CourtU.S. Court of Appeals — First Circuit

Paul V. Lyons, Boston, Mass., with whom Lewis H. Weinstein, Stephen B. Deutsch, and Foley, Hoag & Eliot, Boston, Mass., were on brief, for petitioner.

Thomas L. Holzman, Atty., Dept. of Labor, with whom Carin A. Clauss, Sol. of Labor, Washington, D. C., Albert H. Ross, Regional Sol., Boston, Mass., Benjamin W. Mintz, Associate Sol., Washington, D. C., for Occupational Safety and Health, and Allen H. Feldman, Acting Counsel for Appellate Litigation, Washington D. C., were on brief, for respondents.

Before COFFIN, Chief Judge, BOWNES, Circuit Judge, PETTINE, District Judge. *

PETTINE, District Judge.

The employer, a shipbuilder, (Quincy), petitions this court to review a decision of the Occupational Safety and Health Review Commission (the "Review Commission") that the employer committed a serious violation of the general duty clause, section 5(a)(1) of the Occupational Safety and Health Act of 1970, 29 U.S.C. § 654(a)(1), 1 by failing to provide adequate safety instructions on the procedure for supporting vertically-standing steel plates. The Review Commission levied an $800 penalty. We have jurisdiction to review the Review Commission's order under 29 U.S.C. § 660.

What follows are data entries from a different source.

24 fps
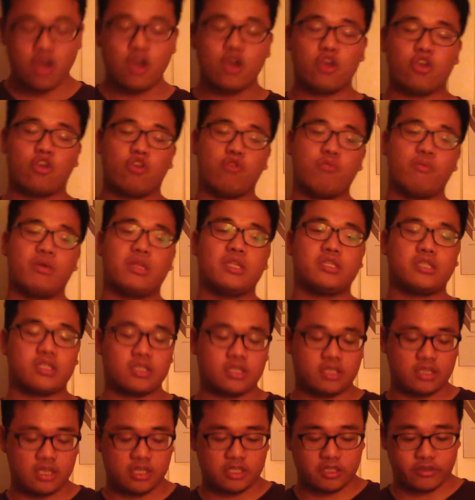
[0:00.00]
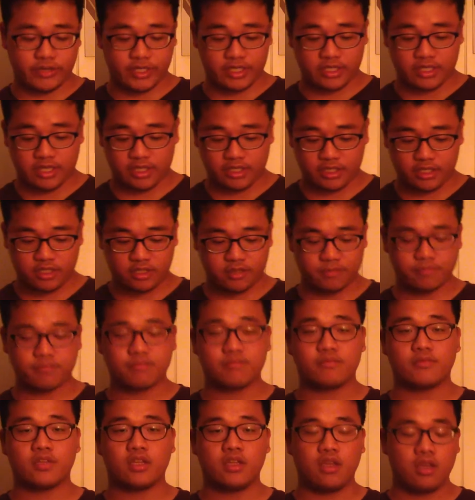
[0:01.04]
humans cease to exist.
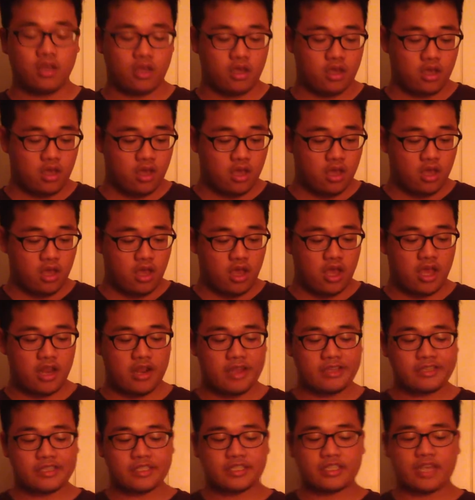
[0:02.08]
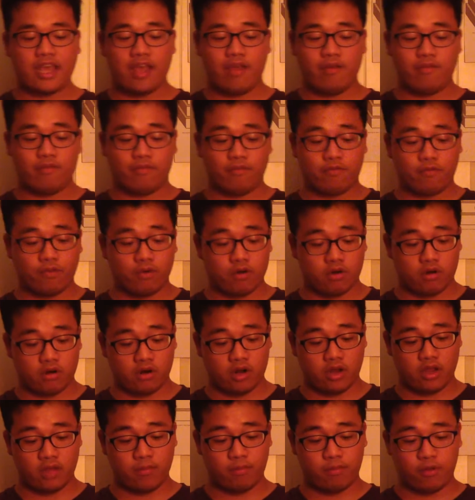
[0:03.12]
It is the same for
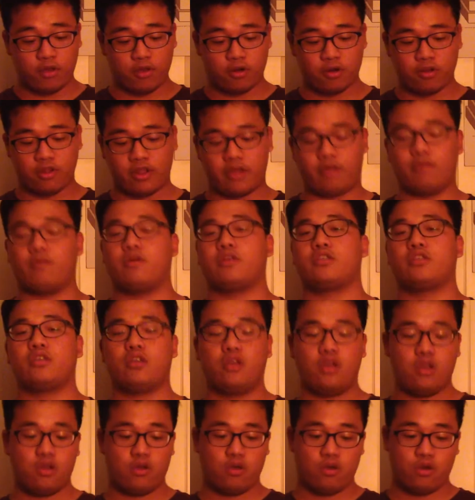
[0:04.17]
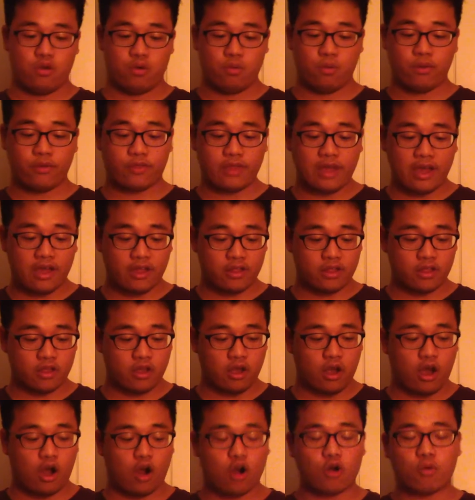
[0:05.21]
a computer language. Without
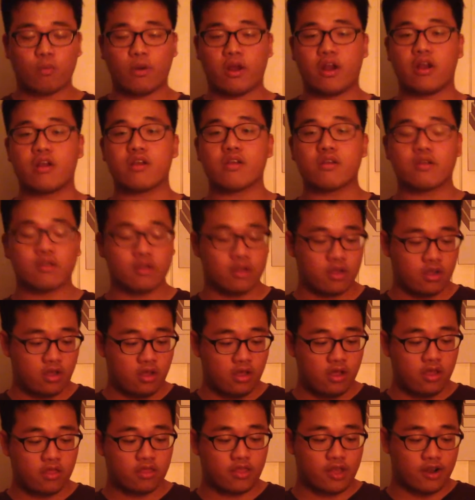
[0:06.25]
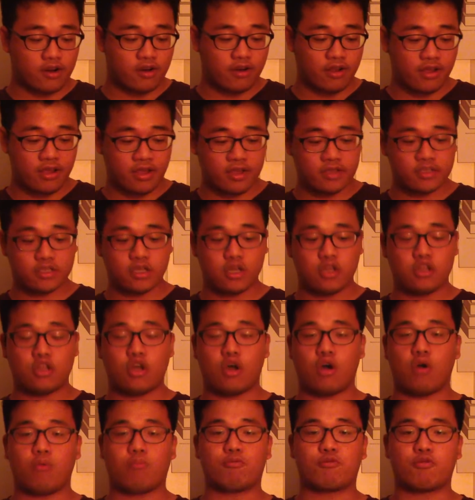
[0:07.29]
hardware, there is
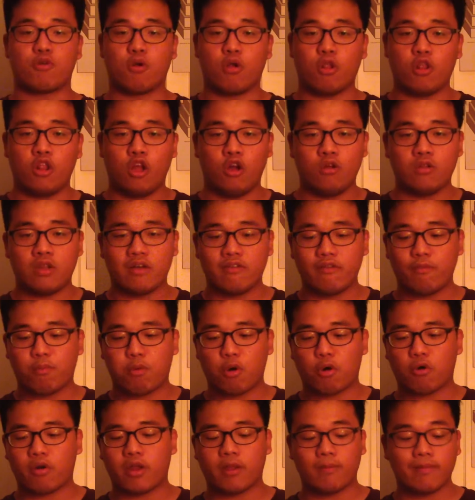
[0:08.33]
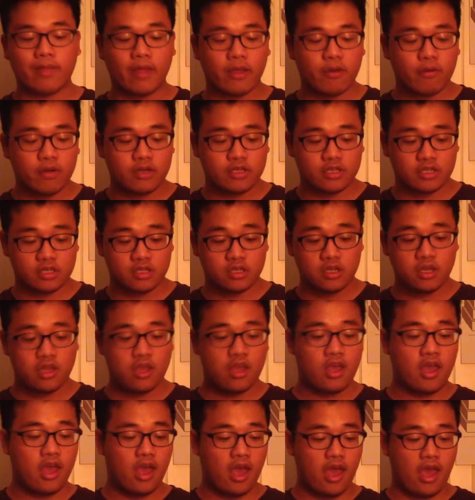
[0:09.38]
no low-level programming language
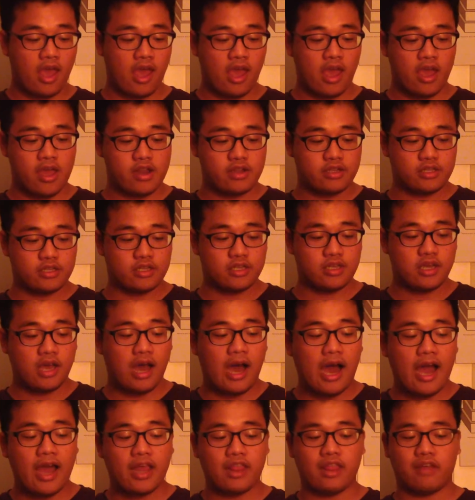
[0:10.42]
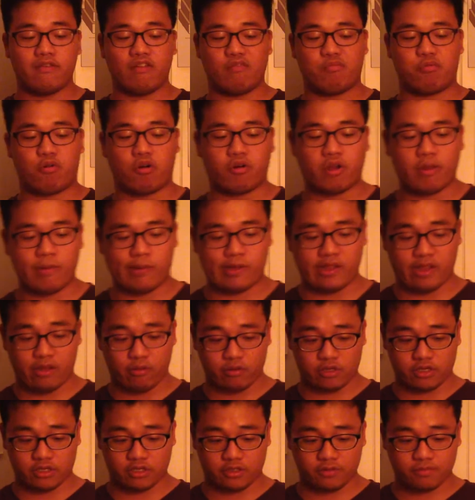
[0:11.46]
and high-level programming
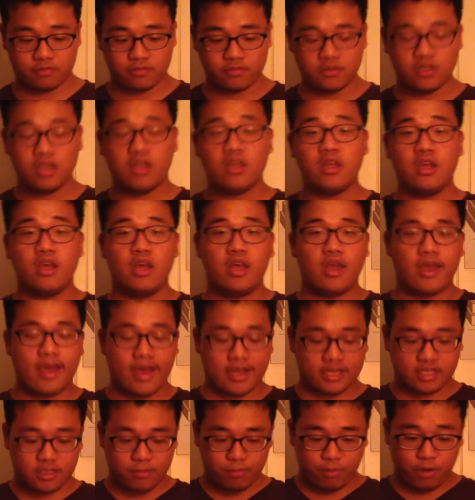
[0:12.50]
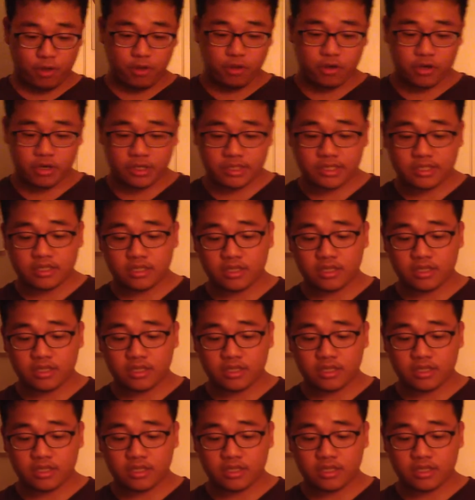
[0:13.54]
languages. As computer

This case arises from an investigation by the Occupational Safety and Health Administration (OSHA) following the death of one of Quincy's employees on Dec. 20, 1974. The employee, Robert LeVangie, died when a 3500 pound web frame fell on him. It is undisputed that this frame fell because certain braces, known as monuments, were removed before the frame was securely fastened. In installing a web frame, a shipfitter tack welds the bottom to the bulkhead (a large steel plate) on at least one side, then tack welds part of the web frame known as stiffeners to steel beams called longitudinals which run along the bulkhead perpendicular to the web frame. While doing this the shipfitter also adjusts the web frame to make sure it is plumb and properly aligned. In performing this operation the longitudinals often must be shifted. Once the aligning and tack welding is completed, the shipfitter's job is complete. Subsequently, a final weld is performed by a welder.

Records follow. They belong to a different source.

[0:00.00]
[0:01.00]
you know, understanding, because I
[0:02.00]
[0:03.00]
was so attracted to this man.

It is undisputed that the monuments supporting the web frame should not be removed until the web frame has been tack welded to the bulkhead on at least one side, 2 and also tack welded to the longitudinals. The ALJ found that one Edwin Sullivan, then a second class shipfitter with eight years' experience, who was working in a nearby area, removed three monuments from web frame No. 76 on unit 495-2 before it was proper to do so. This occurred without the knowledge of Robert Coutts, a beginner shipfitter with eight weeks' experience who was installing web frame No. 76. Although the web frame had been tack welded to the bulkhead on one side, the stiffeners had not been tack welded to the longitudinals. Coutts then moved the fourth monument in order to make an adjustment in the position of one of the longitudinals. While he was attempting to do this, the unsupported web frame fell over, killing LeVangie, who had been working on the adjacent web frame, No. 76 1/2.

As a result of the accident, OSHA conducted an investigation, and issued a citation which charged Quincy with a serious violation of section 5(a)(1) of the Act in that

(e)mployer failed to furnish to each of his employees employment and a place of employment which are free from recognized hazards that are causing or are likely to cause death or serious physical harm to his employees.

On December 20, 1974, monuments supporting a web frame on a bulkhead in No. 1 Fabrication Shop, A Platform, were removed before all tack welding on this web frame had been completed, contrary to standard procedure, resulting in a fatal accident.

After Quincy filed a notice of contest a complaint issued, stating the same basis for a violation. 3 Quincy defended on the grounds that the incident involved was an "isolated occurrence" arising from the idiosyncratic behavior of its employees. The case was tried before an Administrative Law Judge (ALJ) on July 9 and 10, September 10 and 11, and October 29, 1975. The ALJ, stating the issue to be "whether the respondent failed in its duty under section 5(a) (1) of the Act to furnish a place to work free of recognized hazards because of insufficient supervision and training of its employees", concluded that the Secretary failed to prove there was inadequate supervision and training of either Coutts or Sullivan and vacated the citation.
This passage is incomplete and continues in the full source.